ASSIGNED TASK
Here are records with pictures in them. Copy all of them exactly and leave the pictures out.

<<<<

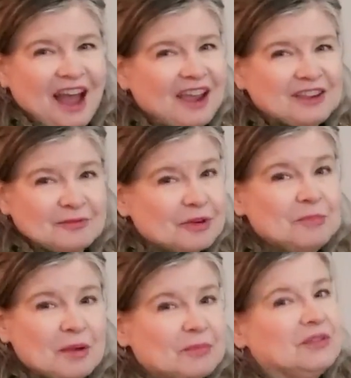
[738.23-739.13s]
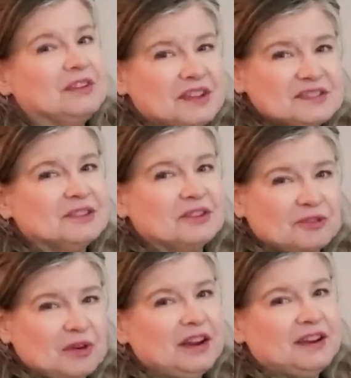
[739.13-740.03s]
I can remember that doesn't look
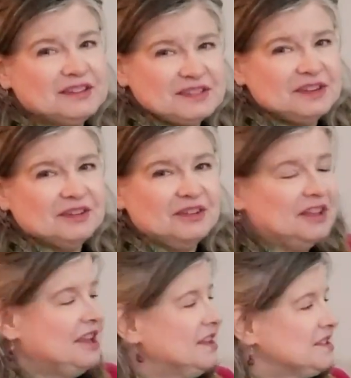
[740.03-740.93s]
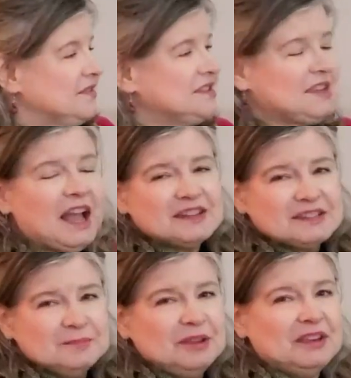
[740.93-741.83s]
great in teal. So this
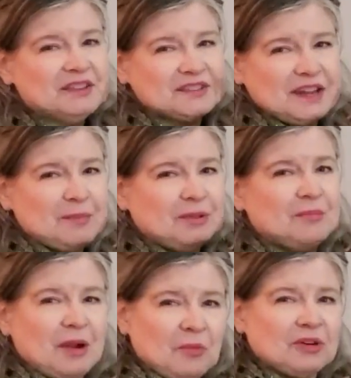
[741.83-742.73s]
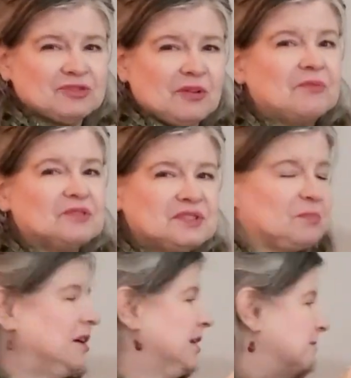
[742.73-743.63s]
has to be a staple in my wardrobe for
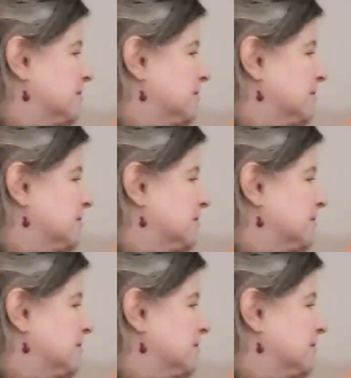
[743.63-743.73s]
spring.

>>>>

EXERCISE SOLUTION
[738.23-739.13s]
[739.13-740.03s]
I can remember that doesn't look
[740.03-740.93s]
[740.93-741.83s]
great in teal. So this
[741.83-742.73s]
[742.73-743.63s]
has to be a staple in my wardrobe for
[743.63-743.73s]
spring.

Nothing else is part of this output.